Smart Cameras Are more than Only Stand-alone Systems
Both in independent companies and in big corporations you will not only find the intelligence at the company headquarters but also in the local subsidiaries and every single employee. They complete the work assigned to them and deliver results, or at least filtered intermediate data, to headquarters - an optimum and efficient function. Although this is common practice in the real world it is not always implemented in industrial image processing. The following article shows how this could be done more successfully with the aid of smart cameras.
Nowadays, smart cameras are considered stand-alone solutions which complete all inspection processes from the processing of data to the setting of control signals. However, there are many tasks that need, due to legal or quality specifications, the complete storage of production data, test results, etc. on a server (keyword: traceability). This also applies to PC-based solutions with standard analog or digital cameras. Consequently, a complete processing chain starts at the sensor and leads to a server.
The real-time requirements decrease constantly along the processing chain towards the server. In contrast, the sensor, its trigger and where necessary the pre-processing are capable of real-time. Nevertheless, not every application needs immediate inspection results to control ejectors or defect marker systems instantly. For surface inspection of webbed materials e.g., the detection of a defect suffices in many cases. The classification of the defect can be done later. As long as the machine vision system can create an exact time stamp and store the position of the incremental encoder, it will be possible to reconstruct the position of the defect later on. For the "pre-processing" part of the processing chain the demand for real-time capabilities could be dispensed with. It is important to find the point in the design of a machine vision system where the real-time capabilities are no longer essential. The earlier this position is in the processing chain, the simpler is the system.
Current trends in digital cameras are moving towards bus systems like IEEE1394, USB and Gigabit Ethernet, which are not capable of real-time.
If applications with digital cameras do require complex trigger and flash control, cameras with I/O and trigger inputs like the mvBlueFox may be used or separate I/O boards come into operation.

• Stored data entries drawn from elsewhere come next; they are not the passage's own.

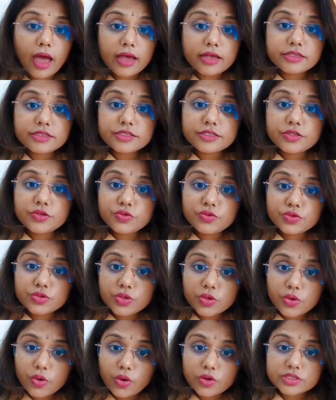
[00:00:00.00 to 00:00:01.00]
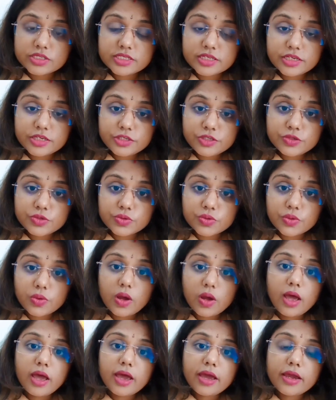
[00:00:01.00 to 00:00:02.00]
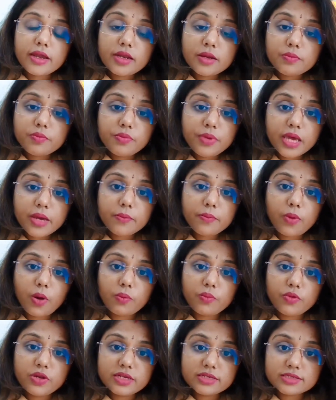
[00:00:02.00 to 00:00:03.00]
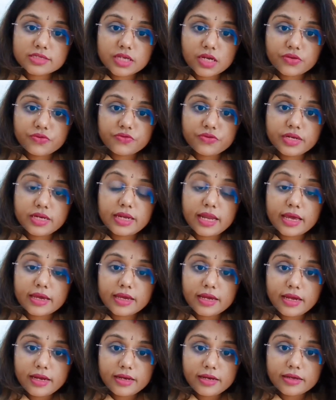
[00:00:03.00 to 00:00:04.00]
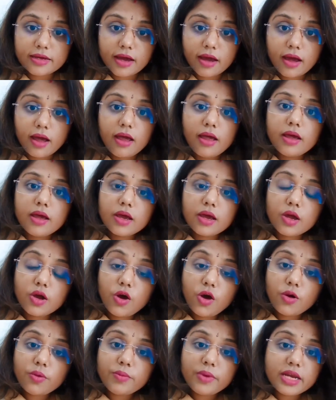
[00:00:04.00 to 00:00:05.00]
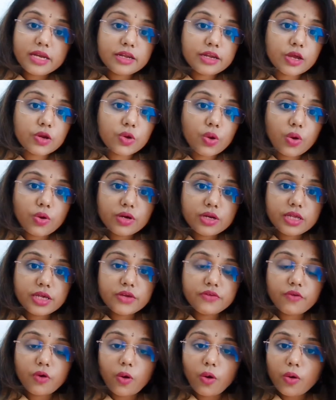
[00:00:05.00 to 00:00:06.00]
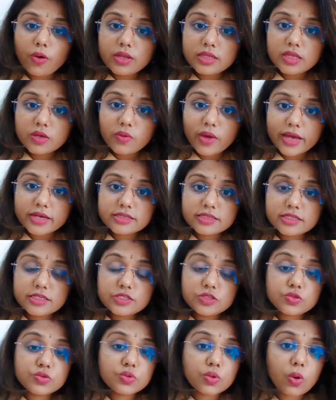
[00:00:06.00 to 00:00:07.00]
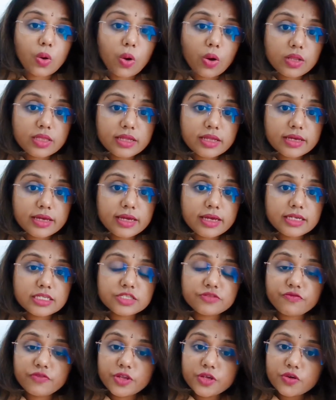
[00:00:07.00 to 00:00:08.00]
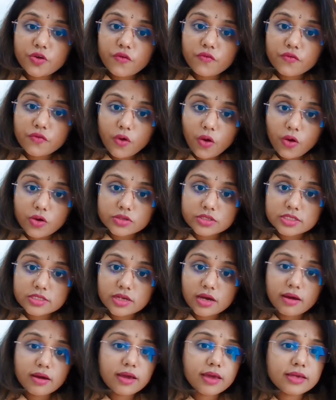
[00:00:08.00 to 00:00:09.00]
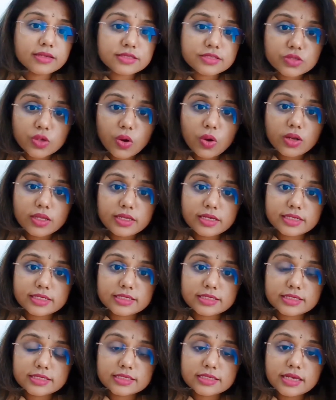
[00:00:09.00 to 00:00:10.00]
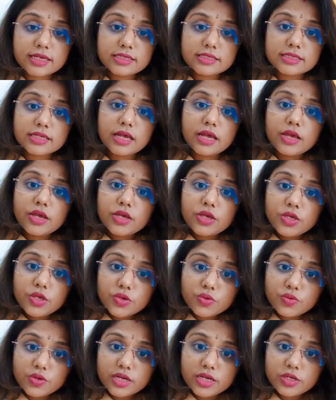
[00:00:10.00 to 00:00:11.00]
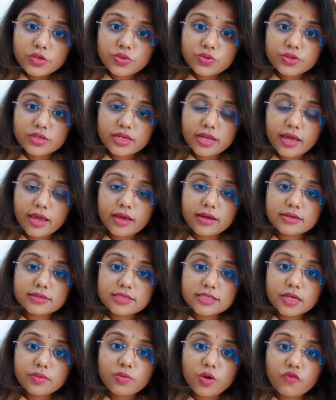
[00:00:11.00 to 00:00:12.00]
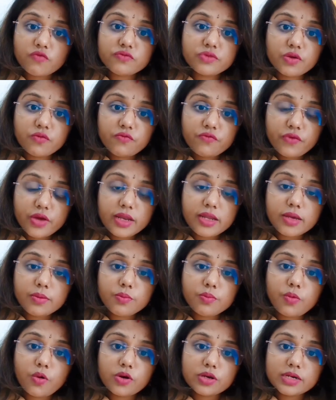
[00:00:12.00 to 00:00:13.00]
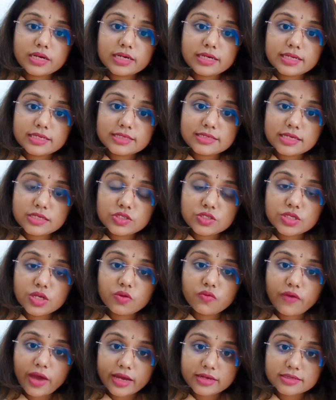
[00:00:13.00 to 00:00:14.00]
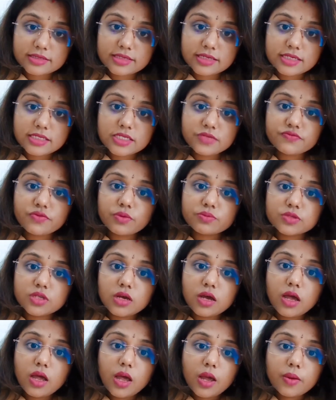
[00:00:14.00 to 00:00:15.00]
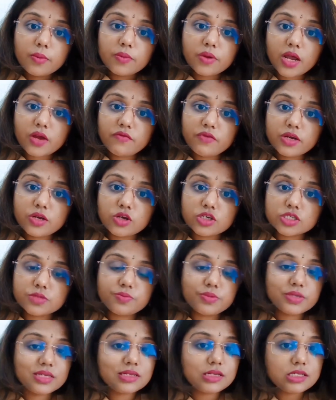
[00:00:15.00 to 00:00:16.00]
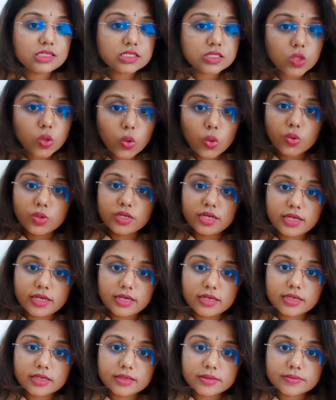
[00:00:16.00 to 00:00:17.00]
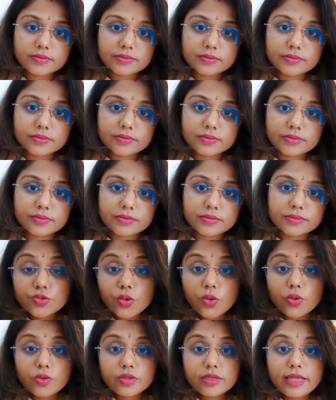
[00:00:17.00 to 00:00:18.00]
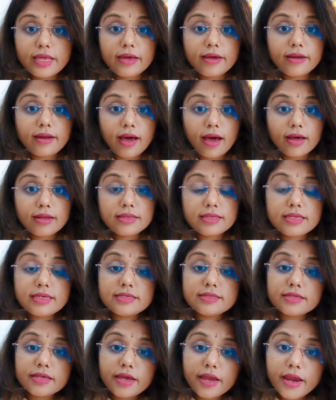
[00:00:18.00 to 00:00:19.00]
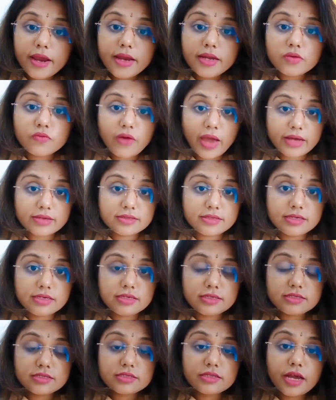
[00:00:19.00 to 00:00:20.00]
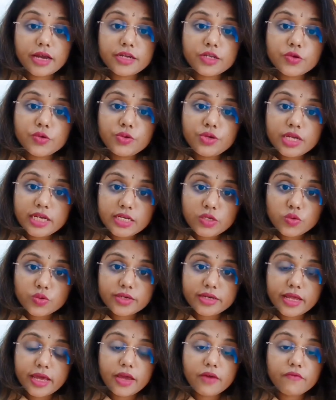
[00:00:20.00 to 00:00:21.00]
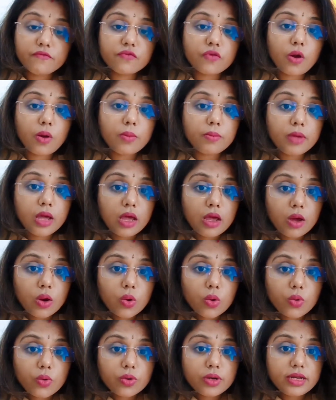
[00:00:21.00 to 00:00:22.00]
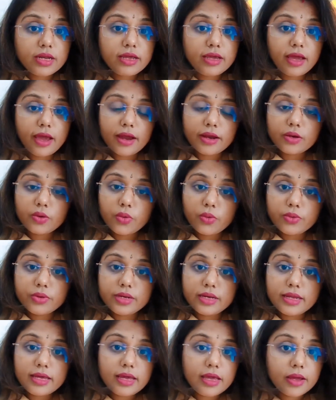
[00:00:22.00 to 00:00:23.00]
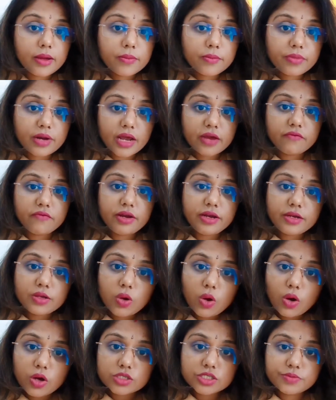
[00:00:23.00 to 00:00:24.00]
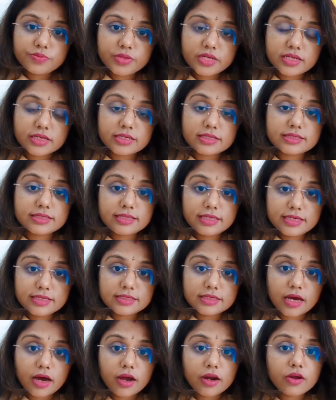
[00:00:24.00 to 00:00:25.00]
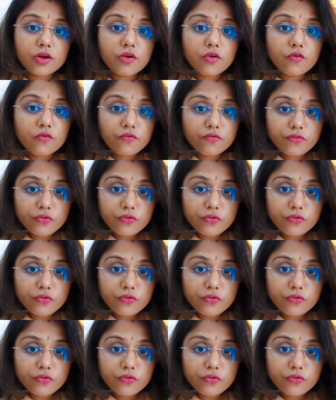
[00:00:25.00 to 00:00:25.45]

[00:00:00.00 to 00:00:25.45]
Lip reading: As due to the cost issue, in a big populous country like India, government cannot give all the vaccines to all the kids free of cost against all the diseases. You need to take some of the very important essential vaccines from the private hospitals only. So there are these 8 vaccines that you need to take from only and only private hospitals. These are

More Intelligence for the Camera
When using I/O boards some uncertainty due to the latency of the bus systems still persists. Is it therefore not more sensible to move the real-time relevant features into the camera and thus simplify the local system? An example for this would be the integration of a hardware real-time controller directly into the camera. But why stop there with the functionality of the camera? In much the same way, an image-dependent trigger, a time stamp generator or a scene-dependent flash control, for which the camera acquires several images with different flash times and chooses the image with the best illumination independently, could be integrated. Furthermore, the trend towards digital cameras leads to the accumulation of functions inside the camera. To come back to the example of the company: the less frequently a supervisor has to meet an employee, the more independently the latter can work. The more independently they operate, the more employees can be supervised at the same time. Similarly, a downstream PC can coordinate several image processing tasks, if cameras possess the necessary intelligence and meet the real-time demands independently.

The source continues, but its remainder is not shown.